News About Drugs in Drinking Water and What You Can Do About It
If so, you are probably researching right now to find out more about what may be present in your water supply.
There has been a great deal of discussion surrounding what can be contained in public water supplies, and a lot of concern regarding what is accurate and what is not.
Some of the claims sound more like urban legends than actual facts.
The rumors and the actual statistics may run together, and soon people become quite confused about what actually is out there.
So, what drugs found in drinking water have been recorded? A wider range than you might imagine.
The E.
P.
A.
has gone on record stating that drugs present in water supplies represent a very real, emerging threat for our society, and that drugs factor into many cases of health problems and other negative physical situations.
How do drugs in drinking water get there in the first place without being filtered out at a central purifying center? The answer lies in the technology behind what these plants are and how they operate.
These plants were designed to be extremely effective at disease control.
Central municipal filtration has trouble controlling substances with a molecular size smaller than water.
The upsetting news is that nearly all synthetic drugs fit this description.
A large amount of your everyday water is recycled through treatment plants that do not always have the means to control water quality.
This means that you may be coming into contact with some very dangerous drugs.
There is a wide range of drugs that have been recorded to be found in drinking water.
For starters, drugs such as antibiotics, birth control drugs and anti depressants may find their way into water supplies after passing through a person's systems.
The effects of these drugs on secondhand users vary.
There can be hormonal imbalances brought on from hormones found in water or the development of resistances to various antibiotic drugs.
In the latter case, this could raise the possibility of a person's resistance to types of antibiotics.
This raises the threat of the evolution of various types of super viruses when coupled with different diseases encountering weak forms of these antibiotics in people's systems.

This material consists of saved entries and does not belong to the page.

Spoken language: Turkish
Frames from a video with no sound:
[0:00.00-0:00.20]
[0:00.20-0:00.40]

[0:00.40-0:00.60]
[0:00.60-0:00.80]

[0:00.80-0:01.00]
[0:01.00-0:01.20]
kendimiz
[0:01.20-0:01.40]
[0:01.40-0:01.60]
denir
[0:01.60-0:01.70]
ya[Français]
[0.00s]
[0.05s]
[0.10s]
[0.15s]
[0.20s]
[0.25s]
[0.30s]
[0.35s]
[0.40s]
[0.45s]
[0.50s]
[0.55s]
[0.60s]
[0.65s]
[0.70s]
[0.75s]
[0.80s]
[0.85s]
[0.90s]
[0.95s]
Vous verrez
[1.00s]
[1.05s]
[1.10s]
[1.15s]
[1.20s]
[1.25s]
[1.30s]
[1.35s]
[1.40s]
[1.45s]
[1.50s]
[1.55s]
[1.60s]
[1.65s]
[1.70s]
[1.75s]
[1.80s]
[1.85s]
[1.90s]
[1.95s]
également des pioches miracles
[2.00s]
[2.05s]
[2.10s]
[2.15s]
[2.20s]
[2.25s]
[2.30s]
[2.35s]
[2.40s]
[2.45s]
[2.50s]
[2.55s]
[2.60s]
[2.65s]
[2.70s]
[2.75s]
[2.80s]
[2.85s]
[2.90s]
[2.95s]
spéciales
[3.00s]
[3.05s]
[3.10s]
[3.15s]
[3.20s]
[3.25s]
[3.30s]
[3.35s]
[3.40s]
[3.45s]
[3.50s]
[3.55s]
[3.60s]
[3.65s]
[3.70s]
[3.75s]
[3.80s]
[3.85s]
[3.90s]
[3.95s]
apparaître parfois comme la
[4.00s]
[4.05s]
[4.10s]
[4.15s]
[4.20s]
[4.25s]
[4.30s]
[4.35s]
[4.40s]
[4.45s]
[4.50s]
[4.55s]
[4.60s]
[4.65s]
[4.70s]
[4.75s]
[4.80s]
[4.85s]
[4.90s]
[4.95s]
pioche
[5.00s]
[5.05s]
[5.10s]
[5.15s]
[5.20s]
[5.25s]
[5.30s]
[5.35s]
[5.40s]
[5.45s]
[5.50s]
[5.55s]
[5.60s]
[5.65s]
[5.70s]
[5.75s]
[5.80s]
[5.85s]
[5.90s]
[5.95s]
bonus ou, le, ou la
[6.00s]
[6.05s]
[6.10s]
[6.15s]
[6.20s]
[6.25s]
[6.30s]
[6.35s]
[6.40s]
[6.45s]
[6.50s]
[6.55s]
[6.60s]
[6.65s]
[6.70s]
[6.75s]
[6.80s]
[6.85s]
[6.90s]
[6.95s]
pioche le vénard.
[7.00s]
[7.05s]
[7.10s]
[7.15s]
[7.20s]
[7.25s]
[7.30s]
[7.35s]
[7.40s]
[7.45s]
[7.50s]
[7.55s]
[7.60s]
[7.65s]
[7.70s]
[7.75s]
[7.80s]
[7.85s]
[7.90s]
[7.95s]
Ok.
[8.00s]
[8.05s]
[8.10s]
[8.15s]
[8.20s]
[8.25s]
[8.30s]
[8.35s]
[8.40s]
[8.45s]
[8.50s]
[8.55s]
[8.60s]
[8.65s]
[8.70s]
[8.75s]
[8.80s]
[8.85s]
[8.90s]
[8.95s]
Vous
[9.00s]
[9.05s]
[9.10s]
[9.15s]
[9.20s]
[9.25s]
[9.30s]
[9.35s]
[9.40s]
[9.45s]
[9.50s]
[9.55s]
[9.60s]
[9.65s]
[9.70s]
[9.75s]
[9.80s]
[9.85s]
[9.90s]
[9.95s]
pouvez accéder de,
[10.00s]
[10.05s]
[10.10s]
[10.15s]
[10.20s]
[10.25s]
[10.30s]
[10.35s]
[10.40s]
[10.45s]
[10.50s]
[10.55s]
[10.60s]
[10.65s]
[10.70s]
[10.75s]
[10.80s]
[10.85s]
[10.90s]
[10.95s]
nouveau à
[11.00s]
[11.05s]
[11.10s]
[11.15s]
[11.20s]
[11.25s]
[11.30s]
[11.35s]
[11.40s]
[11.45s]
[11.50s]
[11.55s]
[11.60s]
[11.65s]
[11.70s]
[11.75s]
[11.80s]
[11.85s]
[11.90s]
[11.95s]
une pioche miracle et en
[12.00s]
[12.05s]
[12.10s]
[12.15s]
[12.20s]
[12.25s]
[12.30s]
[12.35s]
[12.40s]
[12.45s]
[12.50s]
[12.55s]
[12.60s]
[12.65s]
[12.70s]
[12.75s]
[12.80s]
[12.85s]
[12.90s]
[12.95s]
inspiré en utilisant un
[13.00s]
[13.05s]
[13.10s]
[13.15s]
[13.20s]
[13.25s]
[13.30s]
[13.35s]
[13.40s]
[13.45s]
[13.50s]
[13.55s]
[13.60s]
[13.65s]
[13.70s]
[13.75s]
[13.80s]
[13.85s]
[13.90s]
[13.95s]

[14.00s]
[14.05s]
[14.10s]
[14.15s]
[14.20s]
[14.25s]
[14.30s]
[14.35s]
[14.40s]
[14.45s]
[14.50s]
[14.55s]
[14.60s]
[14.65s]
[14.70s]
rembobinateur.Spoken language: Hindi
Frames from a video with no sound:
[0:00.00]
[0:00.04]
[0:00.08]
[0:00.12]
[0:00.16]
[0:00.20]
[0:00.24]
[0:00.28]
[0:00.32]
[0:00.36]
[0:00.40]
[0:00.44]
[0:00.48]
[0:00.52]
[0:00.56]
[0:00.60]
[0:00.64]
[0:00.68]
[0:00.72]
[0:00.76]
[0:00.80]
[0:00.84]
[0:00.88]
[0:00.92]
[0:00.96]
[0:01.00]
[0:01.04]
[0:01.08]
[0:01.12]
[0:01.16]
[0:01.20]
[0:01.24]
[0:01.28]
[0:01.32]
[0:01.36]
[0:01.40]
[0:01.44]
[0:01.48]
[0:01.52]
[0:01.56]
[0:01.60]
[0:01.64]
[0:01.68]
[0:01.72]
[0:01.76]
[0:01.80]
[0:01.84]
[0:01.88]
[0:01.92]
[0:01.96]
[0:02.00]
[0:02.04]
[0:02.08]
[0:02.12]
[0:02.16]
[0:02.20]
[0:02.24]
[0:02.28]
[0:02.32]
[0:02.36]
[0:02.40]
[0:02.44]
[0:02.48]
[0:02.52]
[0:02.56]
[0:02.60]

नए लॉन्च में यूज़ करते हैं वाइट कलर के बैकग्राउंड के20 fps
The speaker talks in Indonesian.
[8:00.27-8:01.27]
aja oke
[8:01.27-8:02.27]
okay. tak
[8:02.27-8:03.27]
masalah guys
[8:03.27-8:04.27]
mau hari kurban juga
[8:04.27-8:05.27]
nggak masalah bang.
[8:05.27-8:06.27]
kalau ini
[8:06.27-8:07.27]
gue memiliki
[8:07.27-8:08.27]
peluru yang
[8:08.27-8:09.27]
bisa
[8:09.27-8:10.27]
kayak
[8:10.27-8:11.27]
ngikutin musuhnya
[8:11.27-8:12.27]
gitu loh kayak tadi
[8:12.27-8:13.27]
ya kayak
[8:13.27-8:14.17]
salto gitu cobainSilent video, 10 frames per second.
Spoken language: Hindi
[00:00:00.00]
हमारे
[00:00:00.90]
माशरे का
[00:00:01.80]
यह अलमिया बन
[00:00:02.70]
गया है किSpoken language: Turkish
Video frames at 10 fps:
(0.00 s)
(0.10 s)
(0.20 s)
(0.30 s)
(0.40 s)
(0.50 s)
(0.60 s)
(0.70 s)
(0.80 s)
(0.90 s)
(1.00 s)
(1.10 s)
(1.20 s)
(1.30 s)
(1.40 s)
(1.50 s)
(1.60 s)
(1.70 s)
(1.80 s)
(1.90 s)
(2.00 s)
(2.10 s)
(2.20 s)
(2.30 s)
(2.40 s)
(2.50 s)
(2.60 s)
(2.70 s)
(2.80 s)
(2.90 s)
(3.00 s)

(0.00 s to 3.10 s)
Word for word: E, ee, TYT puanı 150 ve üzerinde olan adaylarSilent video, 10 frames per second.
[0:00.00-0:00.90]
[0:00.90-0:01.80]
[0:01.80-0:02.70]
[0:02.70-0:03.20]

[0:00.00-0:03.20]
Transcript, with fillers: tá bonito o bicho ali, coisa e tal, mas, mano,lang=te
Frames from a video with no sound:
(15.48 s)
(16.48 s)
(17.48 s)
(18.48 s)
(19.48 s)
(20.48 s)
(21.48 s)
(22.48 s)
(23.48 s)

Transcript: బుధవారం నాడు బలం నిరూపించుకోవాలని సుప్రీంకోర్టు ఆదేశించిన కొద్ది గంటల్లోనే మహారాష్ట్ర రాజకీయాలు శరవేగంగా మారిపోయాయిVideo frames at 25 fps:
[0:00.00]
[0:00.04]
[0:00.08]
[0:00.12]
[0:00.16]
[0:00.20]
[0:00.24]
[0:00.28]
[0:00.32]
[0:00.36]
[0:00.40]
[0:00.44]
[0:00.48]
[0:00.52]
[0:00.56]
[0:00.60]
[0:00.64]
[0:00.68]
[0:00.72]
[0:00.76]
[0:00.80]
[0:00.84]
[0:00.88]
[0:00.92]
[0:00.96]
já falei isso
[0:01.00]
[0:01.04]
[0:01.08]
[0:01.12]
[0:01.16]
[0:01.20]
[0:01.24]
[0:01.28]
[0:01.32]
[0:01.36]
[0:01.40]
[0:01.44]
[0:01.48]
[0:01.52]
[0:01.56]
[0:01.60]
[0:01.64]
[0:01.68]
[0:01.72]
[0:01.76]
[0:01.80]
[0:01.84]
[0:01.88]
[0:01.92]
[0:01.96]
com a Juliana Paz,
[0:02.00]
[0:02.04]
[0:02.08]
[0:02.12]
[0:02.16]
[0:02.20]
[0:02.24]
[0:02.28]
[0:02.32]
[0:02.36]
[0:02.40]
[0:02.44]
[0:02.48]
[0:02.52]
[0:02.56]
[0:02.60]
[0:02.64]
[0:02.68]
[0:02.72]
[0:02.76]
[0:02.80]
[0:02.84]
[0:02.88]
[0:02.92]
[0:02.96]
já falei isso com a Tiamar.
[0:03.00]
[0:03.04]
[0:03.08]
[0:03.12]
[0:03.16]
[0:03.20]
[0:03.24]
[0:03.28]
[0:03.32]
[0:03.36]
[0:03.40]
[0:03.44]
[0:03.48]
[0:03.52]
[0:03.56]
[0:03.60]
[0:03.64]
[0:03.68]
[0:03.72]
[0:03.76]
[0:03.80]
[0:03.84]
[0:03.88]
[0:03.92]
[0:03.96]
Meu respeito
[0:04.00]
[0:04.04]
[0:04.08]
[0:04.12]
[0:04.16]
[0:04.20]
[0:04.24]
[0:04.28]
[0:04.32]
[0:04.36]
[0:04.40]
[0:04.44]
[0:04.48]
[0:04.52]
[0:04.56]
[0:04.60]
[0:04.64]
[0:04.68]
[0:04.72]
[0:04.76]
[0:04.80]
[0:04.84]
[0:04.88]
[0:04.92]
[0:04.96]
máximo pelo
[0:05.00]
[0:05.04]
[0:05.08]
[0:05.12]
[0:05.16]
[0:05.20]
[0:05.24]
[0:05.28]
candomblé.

Additionally, some drugs in drinking water come not from individual use and circulation, but rather the industrial run off from a number of faulty sites, such as farm chemicals or factory spillage.
Things such as pesticides, animal hormones, and factory-grade synthetics have proven exceptionally difficult to remove from water systems and are not always easy to detect in the first place.
We all know that none of these were designed to come into human contact.
I have to wonder what kind of havoc they are wreaking on our bodies right now.
Another important factor with the problem of drugs in drinking water is that a number of point-of-use systems put into homes to help control these drugs are in fact ineffectual.
Systems such as water distillation units and reverse osmosis systems both rely on filtration methods that only strain out some harmful compounds, leaving others.
In the case of distillation, water is run across a heated coil, and its evaporated form is collected in a distilled form.
This controls heavier material, but for most drugs that have both a higher point of boiling than water and an extreme heat resilience, this treatment does nothing.
Reverse oxidization, on the other hand, attempts to manage drugs in drinking water by running water through a semi-permeable membrane to filter out larger contaminants.
But as you learned above, these drugs are smaller and go right through! The only type of point of use filtration that has been proven effective is carbon based filtration, coupled with a multi stage process that ensures that all known threats are removed.
In this method, the persistent threat of drugs finally comes to a restat exactly the place you need it to - right before it comes into contact with you and your family.